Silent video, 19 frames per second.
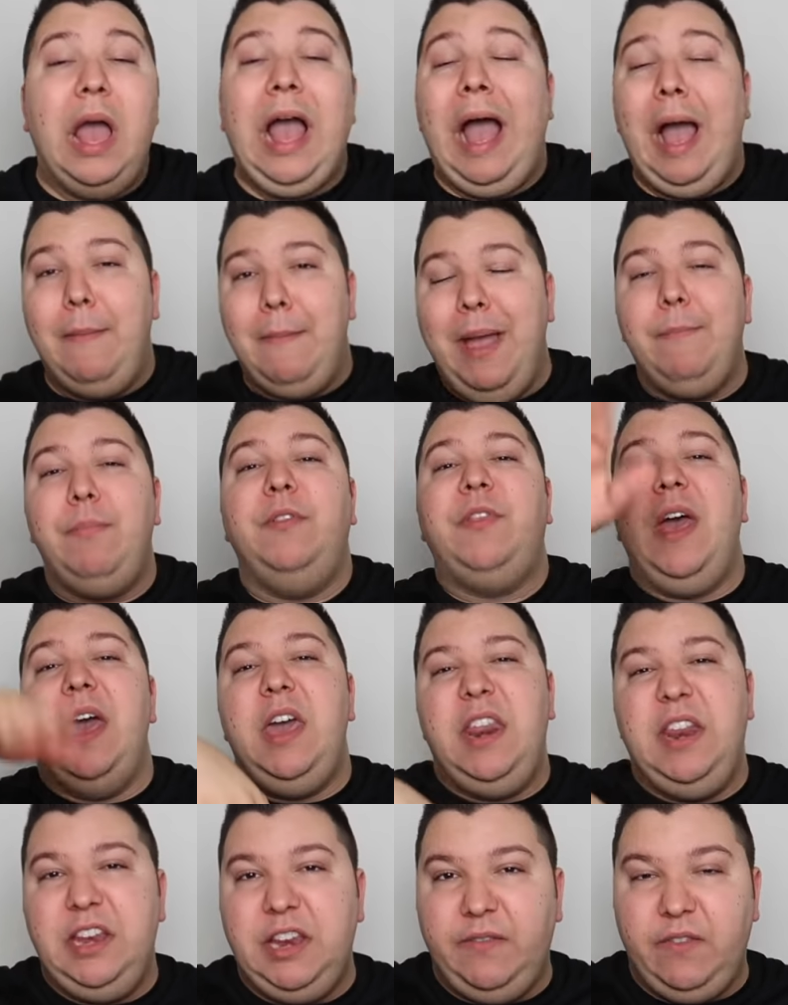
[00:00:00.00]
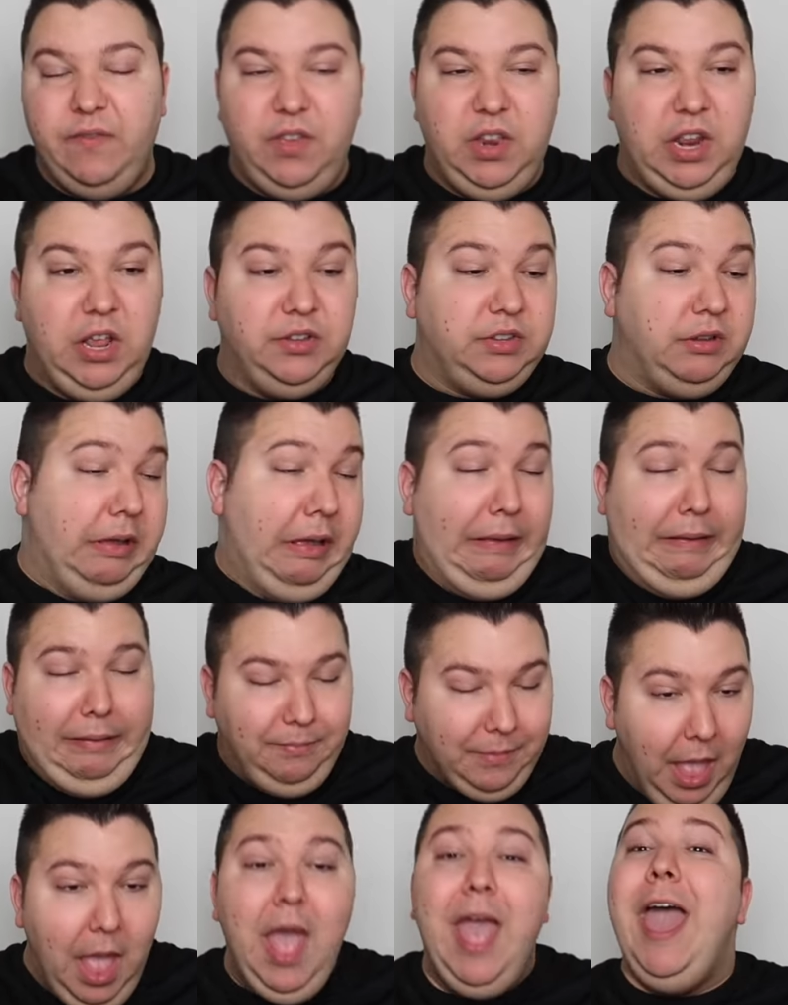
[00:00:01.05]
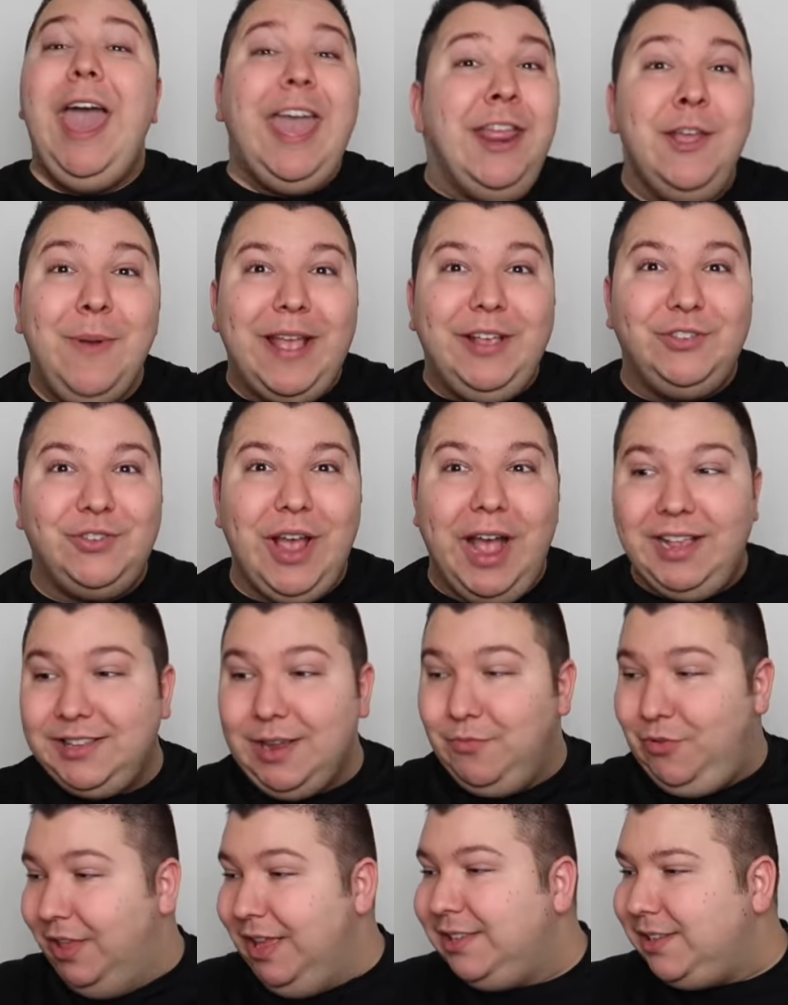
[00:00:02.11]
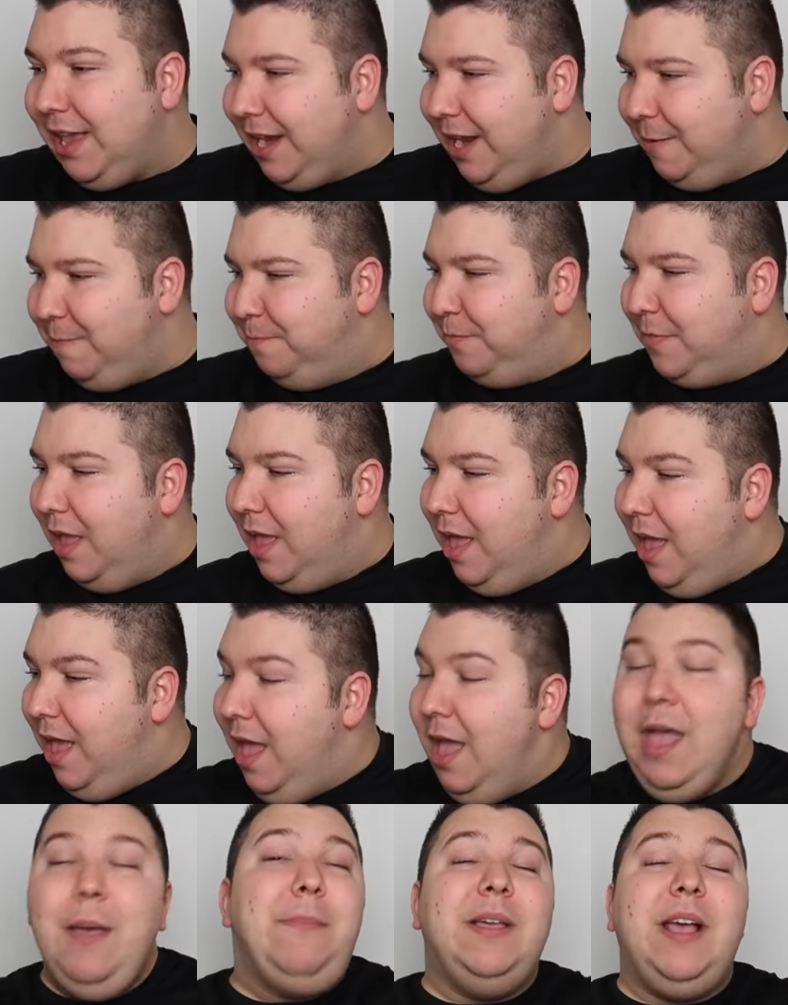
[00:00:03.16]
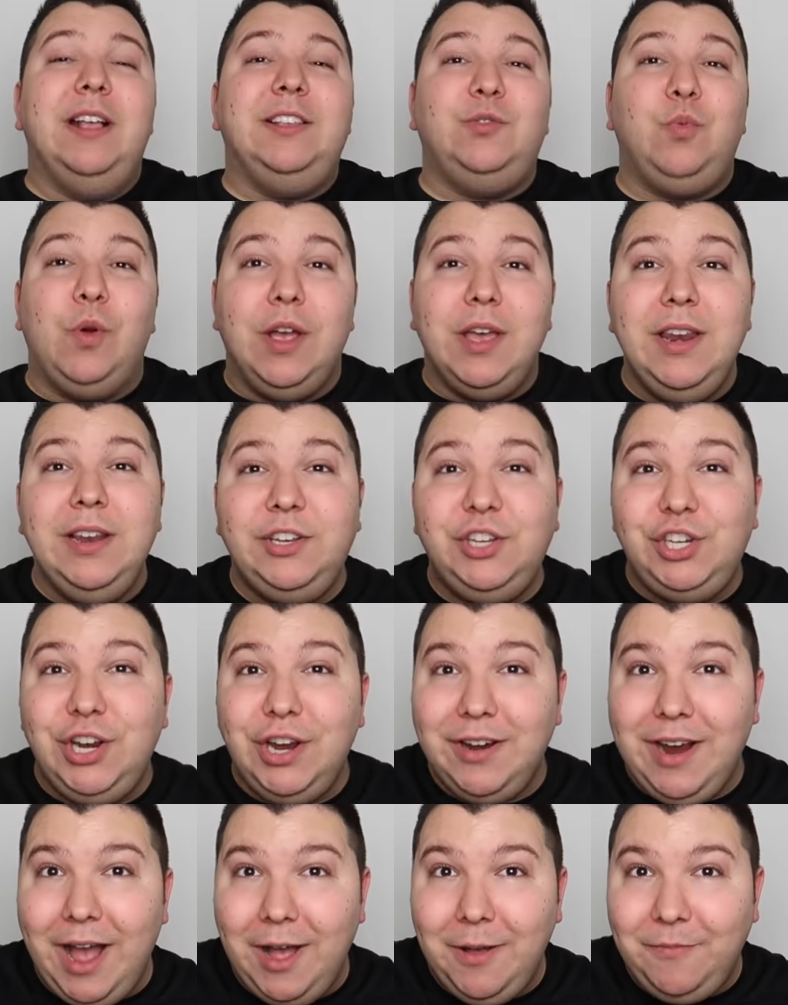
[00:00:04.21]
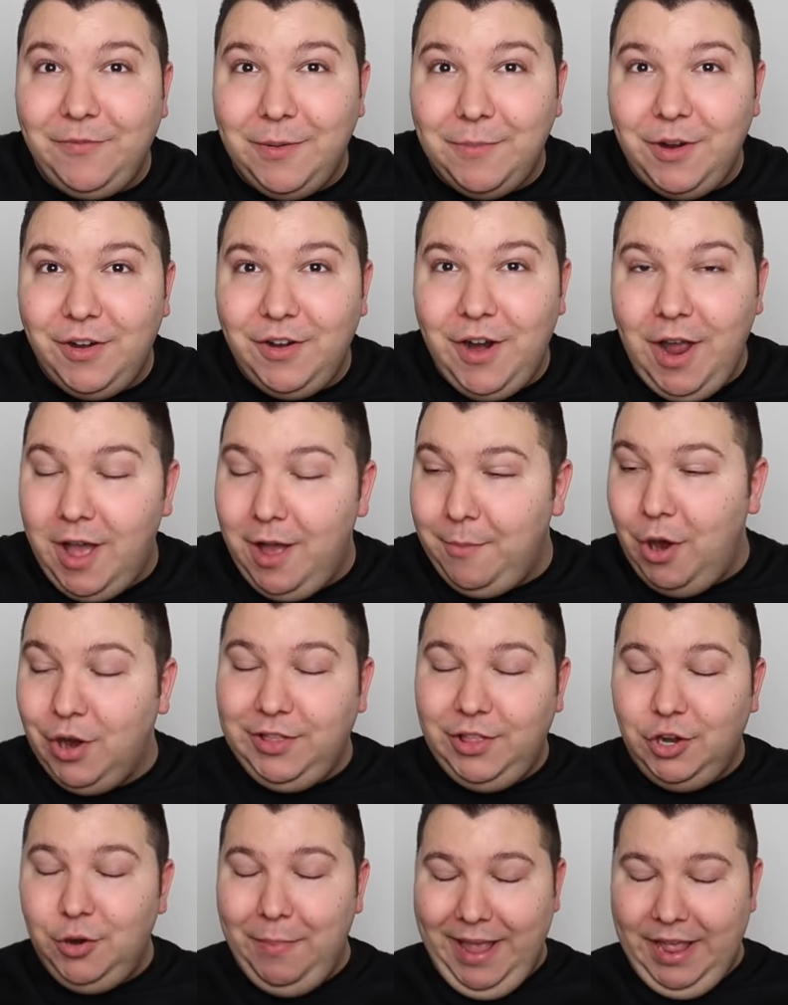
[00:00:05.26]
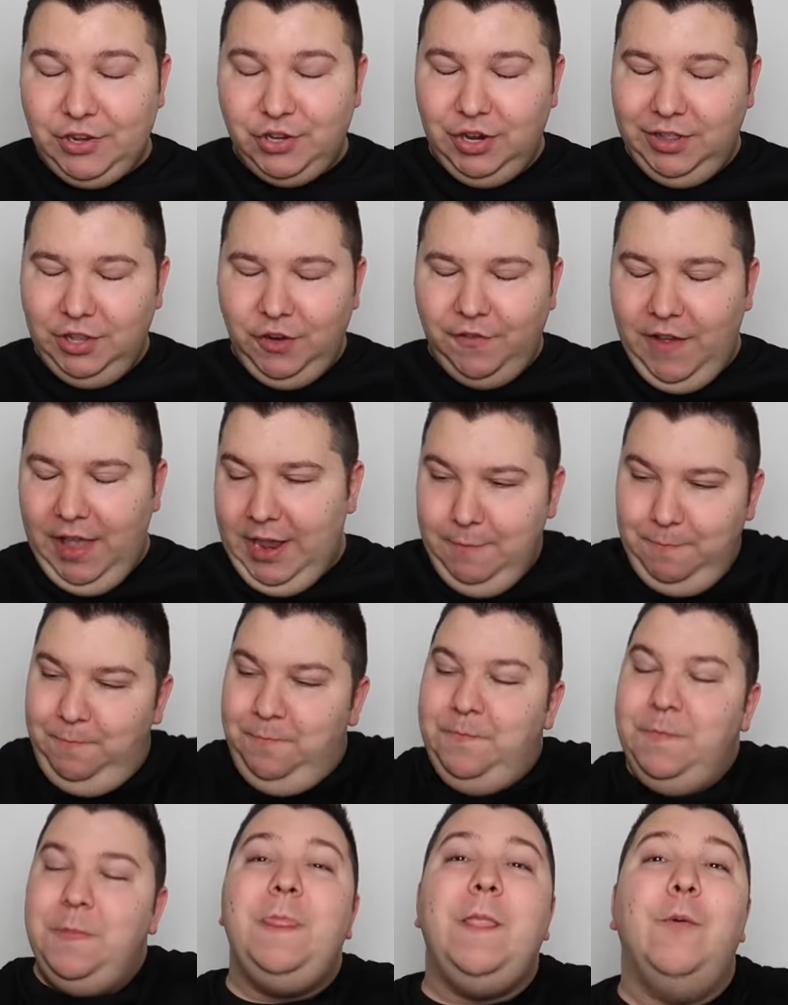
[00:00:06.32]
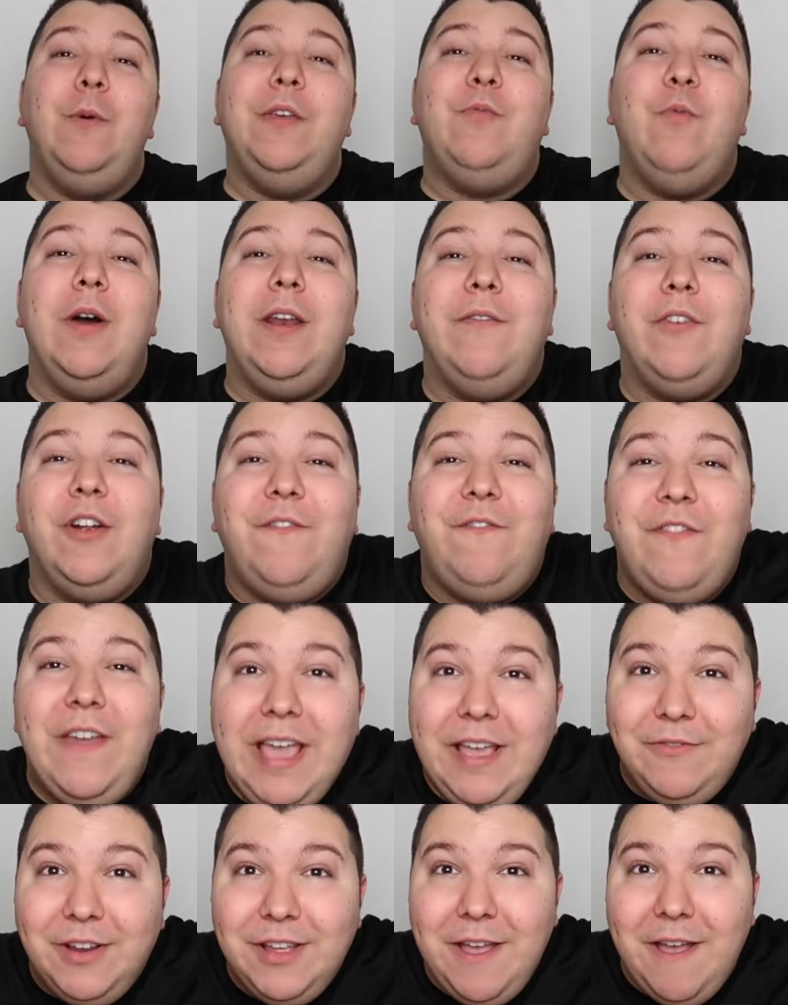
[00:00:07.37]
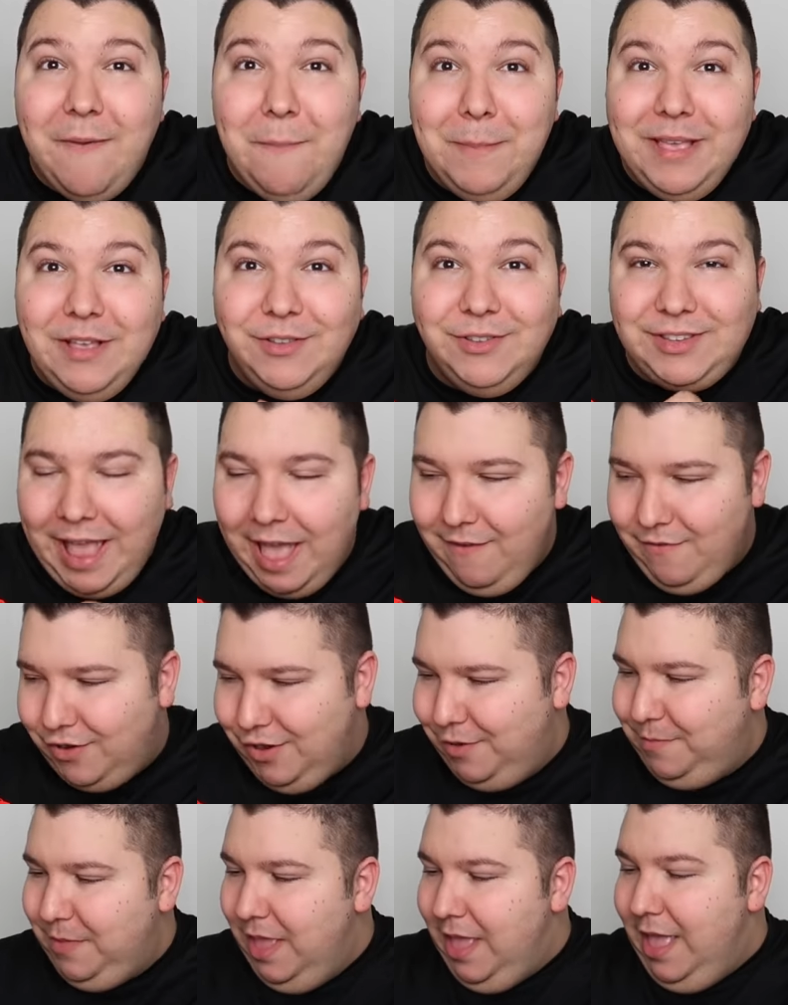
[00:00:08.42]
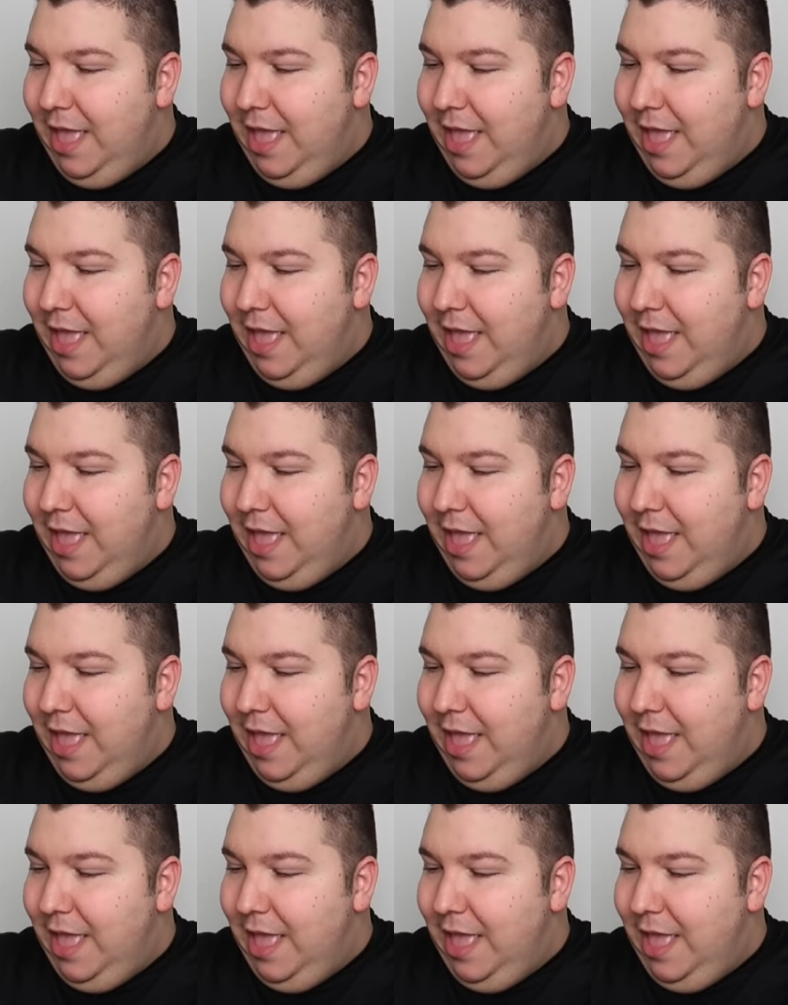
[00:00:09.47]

I might put that in a different video. So, anyways, you guys, I'm really excited because we're gonna cheer up from our little banter, little fight, with one of our favorite meals ever.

++++++

WORK TASK:
Reproduce each record above by retyping it exactly; omit all images.

WRITTEN SOLUTION:
Silent video, 19 frames per second.
[00:00:00.00]
[00:00:01.05]
[00:00:02.11]
[00:00:03.16]
[00:00:04.21]
[00:00:05.26]
[00:00:06.32]
[00:00:07.37]
[00:00:08.42]
[00:00:09.47]

I might put that in a different video. So, anyways, you guys, I'm really excited because we're gonna cheer up from our little banter, little fight, with one of our favorite meals ever.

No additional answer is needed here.